Miele achieved 9 percent less sales (across the entire group) last year.
In terms of the number of units sold, the decline was twice as high.
Like its competitors, Miele had previously benefited from a special boom during the corona pandemic.
For 2022, the company reported a sales increase of 12 percent to a record level of 5.4 billion euros.
This crisis is different than previous ones
While Miele tended to perform better than the market in previous crises because the premium brand promised lasting value and the high-end customers were not as badly affected, things are different this time, as people in Gütersloh found out.
There are no signs of an early recovery in sight.
At the same time, there are significantly higher costs for materials, energy and personnel.

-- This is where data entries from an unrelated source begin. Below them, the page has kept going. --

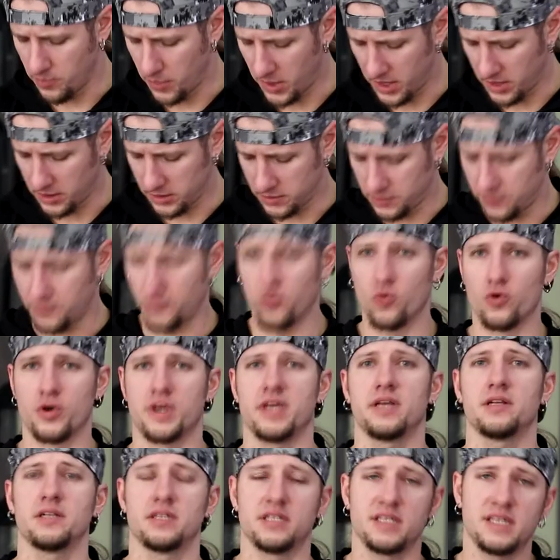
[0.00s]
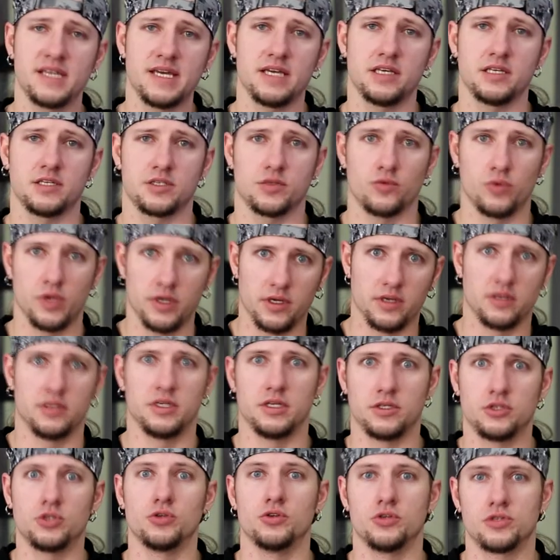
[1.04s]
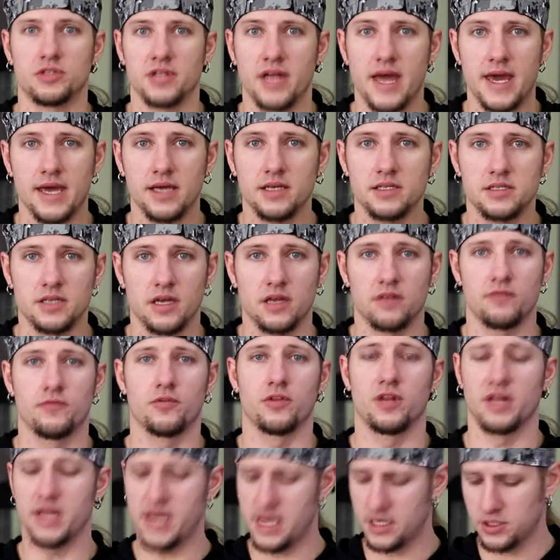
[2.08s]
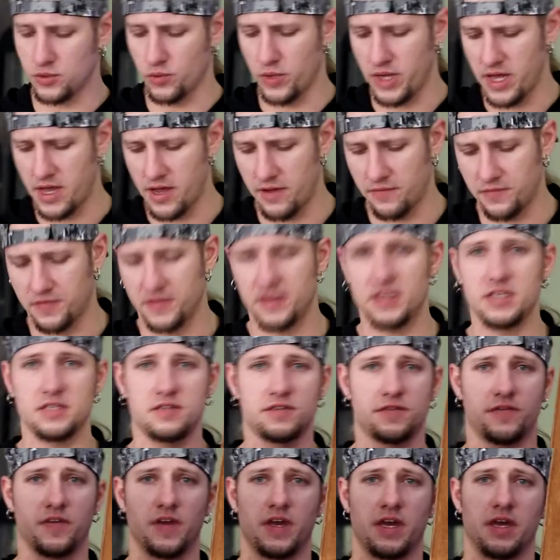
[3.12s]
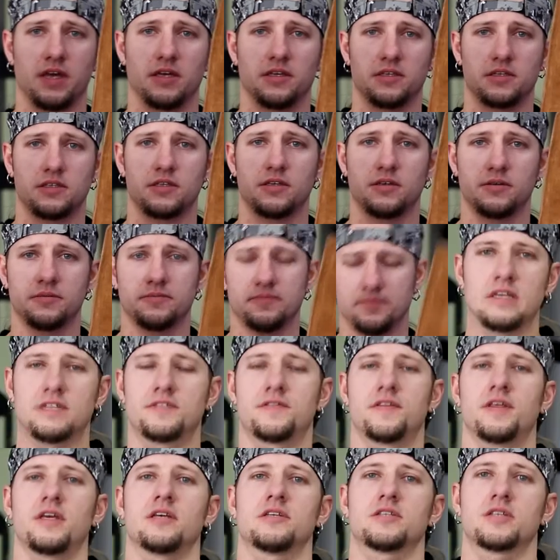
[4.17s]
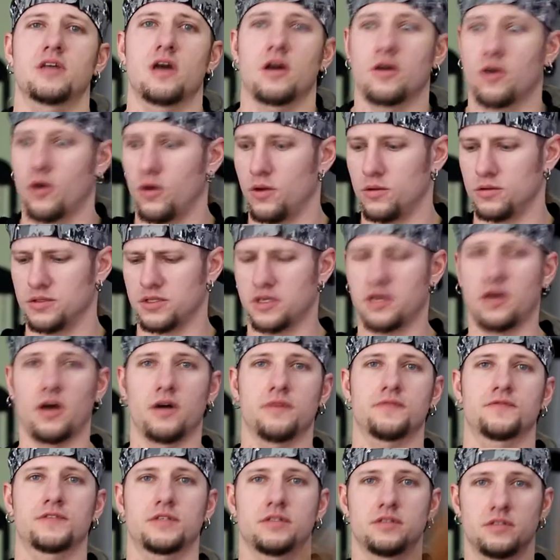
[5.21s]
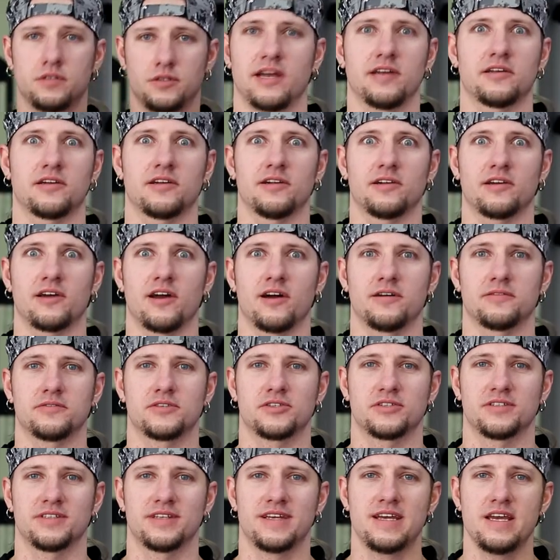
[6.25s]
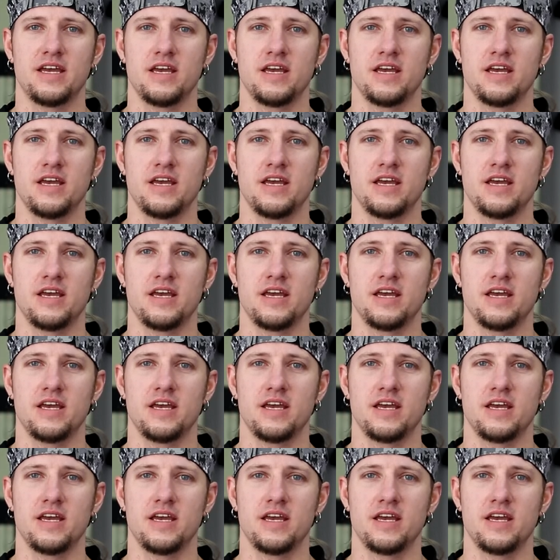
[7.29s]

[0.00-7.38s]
But for healing knees, we need to use legs. And for the legs, we have these things. These things are called cuffs, ankle cuffs.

“What we are currently experiencing is not a temporary dip in the economy, but rather a lasting change in the general conditions that we have to adapt to,” says the information to the workforce.
Therefore, a cost and efficiency initiative called the “Miele Performance Program” is intended to improve structures, processes and cost positions in all areas.
The personnel measures should only account for a third of the leeway gained in this way, in the order of half a billion euros annually; the larger part should be realized through increasing sales and a reduction in material and material costs.
Regardless of this, Miele promises to continue investing in strategically important projects.
One of the planned investments is a factory in Alabama, where household appliances will be manufactured specifically for American needs.
Meanwhile, General Works Council Chairwoman Birgit Bäumker is calling for far-reaching job and location security with concrete innovation commitments and future prospects.
Following the reduction plans for production in Gütersloh, concerns are growing at other production locations.